J'ignore trop de choses à son sujet : son niveau de souffrance, avait-elle ou non la Foi, pouvait il y avoir un espoir de guérison dans un an, dans 5 ans, dans 10 ans ?
J'ignore même des choses à mon sujet : placé dans son cas, qu'aurais-je pensé, qu'aurais-je souhaité, aurais-je eu la force de faire don, jour après jour, de ma souffrance à Dieu ?
Qu'il y ait un débat sur l'euthanasie ne m'étonne pas.
Des personnes souffrent, sans espoir de rémission dans cette vie, et au delà d'elles-mêmes c'est insupportable pour les personnes qui les entourent. On ne peut pas rester les bras croiser sans rien faire quand quelqu'un que l'on aime souffre, ou se dégrade.
Encore une fois, je n'ai pas la solution.
Mais je constate que nous avons en France une législation. Elle est ce qu'elle est, mais c'est la nôtre.
J'apprends ce matin, comme vous peut-être, que Chantal Sebire aurait été aidée à mourir par une association étrangère, Suisse peut-être.
Ca, c'est inacceptable !
Un médecin Français avait proposé de l'aider à partir. Bon, c'est son choix, sa conscience, il en aurait rendu compte devant la justice.
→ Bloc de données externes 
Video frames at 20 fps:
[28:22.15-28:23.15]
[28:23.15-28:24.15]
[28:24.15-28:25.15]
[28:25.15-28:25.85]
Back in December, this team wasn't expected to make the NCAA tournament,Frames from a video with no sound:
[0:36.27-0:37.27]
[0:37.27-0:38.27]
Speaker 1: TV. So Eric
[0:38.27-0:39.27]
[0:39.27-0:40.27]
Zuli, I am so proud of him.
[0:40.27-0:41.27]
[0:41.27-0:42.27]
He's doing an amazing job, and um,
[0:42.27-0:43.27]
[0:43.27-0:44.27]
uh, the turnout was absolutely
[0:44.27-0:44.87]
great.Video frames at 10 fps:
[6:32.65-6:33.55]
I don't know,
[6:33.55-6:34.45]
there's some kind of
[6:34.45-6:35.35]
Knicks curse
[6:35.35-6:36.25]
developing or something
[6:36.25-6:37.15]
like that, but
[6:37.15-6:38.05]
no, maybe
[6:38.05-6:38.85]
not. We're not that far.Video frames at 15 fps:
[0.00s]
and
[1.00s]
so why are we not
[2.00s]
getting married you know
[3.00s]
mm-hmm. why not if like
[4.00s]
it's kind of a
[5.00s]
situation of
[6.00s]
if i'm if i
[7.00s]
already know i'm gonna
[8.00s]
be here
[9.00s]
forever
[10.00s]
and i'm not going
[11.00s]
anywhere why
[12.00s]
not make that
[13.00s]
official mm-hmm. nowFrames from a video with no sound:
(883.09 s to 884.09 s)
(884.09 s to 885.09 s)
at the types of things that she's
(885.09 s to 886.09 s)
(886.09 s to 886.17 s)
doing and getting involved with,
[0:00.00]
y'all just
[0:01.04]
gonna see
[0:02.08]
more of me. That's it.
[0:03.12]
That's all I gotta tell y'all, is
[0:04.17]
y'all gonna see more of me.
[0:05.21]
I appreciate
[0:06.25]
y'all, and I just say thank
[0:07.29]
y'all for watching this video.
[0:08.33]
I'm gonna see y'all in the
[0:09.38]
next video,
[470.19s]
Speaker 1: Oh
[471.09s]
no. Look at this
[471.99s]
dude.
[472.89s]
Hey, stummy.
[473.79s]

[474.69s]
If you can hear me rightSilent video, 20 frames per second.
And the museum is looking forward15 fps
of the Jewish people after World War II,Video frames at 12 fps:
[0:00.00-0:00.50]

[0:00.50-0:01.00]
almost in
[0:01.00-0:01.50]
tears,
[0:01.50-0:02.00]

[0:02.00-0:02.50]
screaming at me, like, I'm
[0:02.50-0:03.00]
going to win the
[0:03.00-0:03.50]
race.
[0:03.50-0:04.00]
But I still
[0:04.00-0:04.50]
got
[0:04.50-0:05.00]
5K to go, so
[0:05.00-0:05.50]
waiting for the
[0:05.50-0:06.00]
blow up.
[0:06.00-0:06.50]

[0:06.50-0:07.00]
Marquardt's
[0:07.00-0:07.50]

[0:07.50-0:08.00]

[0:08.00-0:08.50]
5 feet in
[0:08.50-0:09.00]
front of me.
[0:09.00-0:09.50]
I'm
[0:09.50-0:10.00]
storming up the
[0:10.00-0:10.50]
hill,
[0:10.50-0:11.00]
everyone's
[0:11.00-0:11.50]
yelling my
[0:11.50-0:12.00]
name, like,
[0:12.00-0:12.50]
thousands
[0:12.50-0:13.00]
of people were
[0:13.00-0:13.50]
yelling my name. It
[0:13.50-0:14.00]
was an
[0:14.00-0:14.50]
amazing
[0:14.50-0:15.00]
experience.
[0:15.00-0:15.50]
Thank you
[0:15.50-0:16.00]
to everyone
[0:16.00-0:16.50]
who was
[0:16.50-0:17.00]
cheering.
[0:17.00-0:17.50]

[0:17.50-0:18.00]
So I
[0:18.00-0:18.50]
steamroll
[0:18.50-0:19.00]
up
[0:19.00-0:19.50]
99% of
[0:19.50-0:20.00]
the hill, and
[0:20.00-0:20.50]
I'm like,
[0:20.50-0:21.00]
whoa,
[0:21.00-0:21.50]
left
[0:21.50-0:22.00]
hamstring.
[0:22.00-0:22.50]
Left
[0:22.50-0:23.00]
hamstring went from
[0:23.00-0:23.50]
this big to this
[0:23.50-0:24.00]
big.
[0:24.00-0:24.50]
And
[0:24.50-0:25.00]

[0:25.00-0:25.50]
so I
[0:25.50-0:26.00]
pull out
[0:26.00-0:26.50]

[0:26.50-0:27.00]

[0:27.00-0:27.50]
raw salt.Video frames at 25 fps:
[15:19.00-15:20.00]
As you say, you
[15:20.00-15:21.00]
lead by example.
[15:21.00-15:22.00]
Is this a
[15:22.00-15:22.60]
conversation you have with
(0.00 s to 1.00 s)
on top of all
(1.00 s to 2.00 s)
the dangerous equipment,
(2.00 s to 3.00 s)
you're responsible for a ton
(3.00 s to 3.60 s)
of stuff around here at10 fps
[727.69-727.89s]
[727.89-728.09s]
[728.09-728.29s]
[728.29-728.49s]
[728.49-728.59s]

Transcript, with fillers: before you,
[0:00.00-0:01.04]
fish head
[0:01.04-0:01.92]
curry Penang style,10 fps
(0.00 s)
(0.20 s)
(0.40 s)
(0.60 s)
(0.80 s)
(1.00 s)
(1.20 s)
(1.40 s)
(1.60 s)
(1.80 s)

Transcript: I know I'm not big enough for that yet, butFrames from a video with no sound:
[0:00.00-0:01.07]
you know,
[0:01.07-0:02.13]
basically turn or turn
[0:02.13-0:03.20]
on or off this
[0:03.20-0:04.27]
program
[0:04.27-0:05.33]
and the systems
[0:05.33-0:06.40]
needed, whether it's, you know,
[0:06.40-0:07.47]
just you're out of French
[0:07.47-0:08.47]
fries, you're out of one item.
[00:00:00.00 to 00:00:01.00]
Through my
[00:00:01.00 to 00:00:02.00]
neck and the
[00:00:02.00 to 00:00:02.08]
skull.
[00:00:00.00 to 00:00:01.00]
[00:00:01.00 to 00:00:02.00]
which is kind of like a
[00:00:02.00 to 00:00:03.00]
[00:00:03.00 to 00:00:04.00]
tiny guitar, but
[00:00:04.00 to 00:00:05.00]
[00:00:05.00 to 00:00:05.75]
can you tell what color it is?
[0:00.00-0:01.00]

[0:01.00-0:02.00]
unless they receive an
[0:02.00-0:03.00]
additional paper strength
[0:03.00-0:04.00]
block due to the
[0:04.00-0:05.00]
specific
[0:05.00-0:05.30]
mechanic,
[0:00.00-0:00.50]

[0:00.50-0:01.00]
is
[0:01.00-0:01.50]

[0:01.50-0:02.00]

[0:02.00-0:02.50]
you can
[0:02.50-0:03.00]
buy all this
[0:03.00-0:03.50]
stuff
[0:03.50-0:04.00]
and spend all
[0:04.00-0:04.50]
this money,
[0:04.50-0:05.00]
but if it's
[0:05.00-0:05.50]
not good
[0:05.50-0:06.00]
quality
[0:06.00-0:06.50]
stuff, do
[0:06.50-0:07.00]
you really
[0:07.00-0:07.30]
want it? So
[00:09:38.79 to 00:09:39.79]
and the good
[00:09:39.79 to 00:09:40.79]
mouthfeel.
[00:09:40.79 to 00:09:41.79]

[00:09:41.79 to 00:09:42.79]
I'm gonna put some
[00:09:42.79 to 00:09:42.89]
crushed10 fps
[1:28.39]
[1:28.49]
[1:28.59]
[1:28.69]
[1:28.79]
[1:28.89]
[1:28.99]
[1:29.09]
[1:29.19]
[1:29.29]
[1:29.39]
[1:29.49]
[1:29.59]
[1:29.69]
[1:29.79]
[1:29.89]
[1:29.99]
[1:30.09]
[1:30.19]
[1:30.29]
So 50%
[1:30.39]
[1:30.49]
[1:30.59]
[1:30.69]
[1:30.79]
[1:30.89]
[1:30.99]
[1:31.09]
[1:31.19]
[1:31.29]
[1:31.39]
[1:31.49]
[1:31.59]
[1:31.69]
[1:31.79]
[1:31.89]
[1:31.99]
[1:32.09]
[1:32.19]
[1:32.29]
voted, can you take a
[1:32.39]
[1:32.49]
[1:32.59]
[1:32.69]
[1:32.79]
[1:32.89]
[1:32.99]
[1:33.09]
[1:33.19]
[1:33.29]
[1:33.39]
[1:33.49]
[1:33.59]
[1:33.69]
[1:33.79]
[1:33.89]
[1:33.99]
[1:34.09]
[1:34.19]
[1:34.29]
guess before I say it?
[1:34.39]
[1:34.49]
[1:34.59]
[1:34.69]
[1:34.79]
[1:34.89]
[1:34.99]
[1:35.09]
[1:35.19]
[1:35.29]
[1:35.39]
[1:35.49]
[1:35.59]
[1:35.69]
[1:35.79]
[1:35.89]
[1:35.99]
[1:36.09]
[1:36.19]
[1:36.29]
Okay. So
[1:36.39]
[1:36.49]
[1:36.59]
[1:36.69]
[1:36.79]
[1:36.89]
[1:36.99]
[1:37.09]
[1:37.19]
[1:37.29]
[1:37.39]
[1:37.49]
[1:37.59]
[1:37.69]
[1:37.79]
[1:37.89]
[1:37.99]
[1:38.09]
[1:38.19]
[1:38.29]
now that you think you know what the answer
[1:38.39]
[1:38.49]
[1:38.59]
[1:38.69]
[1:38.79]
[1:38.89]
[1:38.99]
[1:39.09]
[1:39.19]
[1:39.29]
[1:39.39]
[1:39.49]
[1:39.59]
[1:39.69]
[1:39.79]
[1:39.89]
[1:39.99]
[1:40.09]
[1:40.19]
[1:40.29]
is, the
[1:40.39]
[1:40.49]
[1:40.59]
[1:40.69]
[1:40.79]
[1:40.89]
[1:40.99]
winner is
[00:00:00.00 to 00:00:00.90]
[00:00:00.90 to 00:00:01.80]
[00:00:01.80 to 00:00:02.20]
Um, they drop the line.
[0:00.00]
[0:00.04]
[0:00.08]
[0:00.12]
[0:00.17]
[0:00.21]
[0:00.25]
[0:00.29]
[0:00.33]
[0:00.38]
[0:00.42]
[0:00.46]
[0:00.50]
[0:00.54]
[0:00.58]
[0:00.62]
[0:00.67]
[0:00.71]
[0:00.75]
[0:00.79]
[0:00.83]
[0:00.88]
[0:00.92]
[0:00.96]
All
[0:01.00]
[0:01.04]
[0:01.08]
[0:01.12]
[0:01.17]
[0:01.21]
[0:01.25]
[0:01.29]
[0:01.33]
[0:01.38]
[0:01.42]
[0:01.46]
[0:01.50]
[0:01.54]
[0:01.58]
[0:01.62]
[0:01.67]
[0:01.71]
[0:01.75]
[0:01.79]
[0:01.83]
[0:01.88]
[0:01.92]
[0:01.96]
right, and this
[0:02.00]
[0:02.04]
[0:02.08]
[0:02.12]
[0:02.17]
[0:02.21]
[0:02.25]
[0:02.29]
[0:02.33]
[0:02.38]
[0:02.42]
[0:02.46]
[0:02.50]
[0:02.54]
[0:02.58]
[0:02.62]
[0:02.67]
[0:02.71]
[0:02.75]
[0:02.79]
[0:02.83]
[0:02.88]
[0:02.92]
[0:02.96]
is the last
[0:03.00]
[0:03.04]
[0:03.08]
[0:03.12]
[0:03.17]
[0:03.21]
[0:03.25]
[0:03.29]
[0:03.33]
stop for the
Mais une association étrangère, sous prétexte qu'elle exerce dans un pays (européen) où l'aide à mourir est légalisée, qui se permet d'intervenir en France, intervient contre nos lois.
J'espère qu'une enquête sera diligentée, les responsables jugés, et si c'est impossible qu'ils le soient, qu'ils soient au moins interdits sur le territoire Français.
Voilà à quoi nous mène ce brouillon d'Europe que l'on nous fait.
Jusqu'à plus ample informés, notre Europe est encore une Europe des nations : respectons les, à commence par leur législation.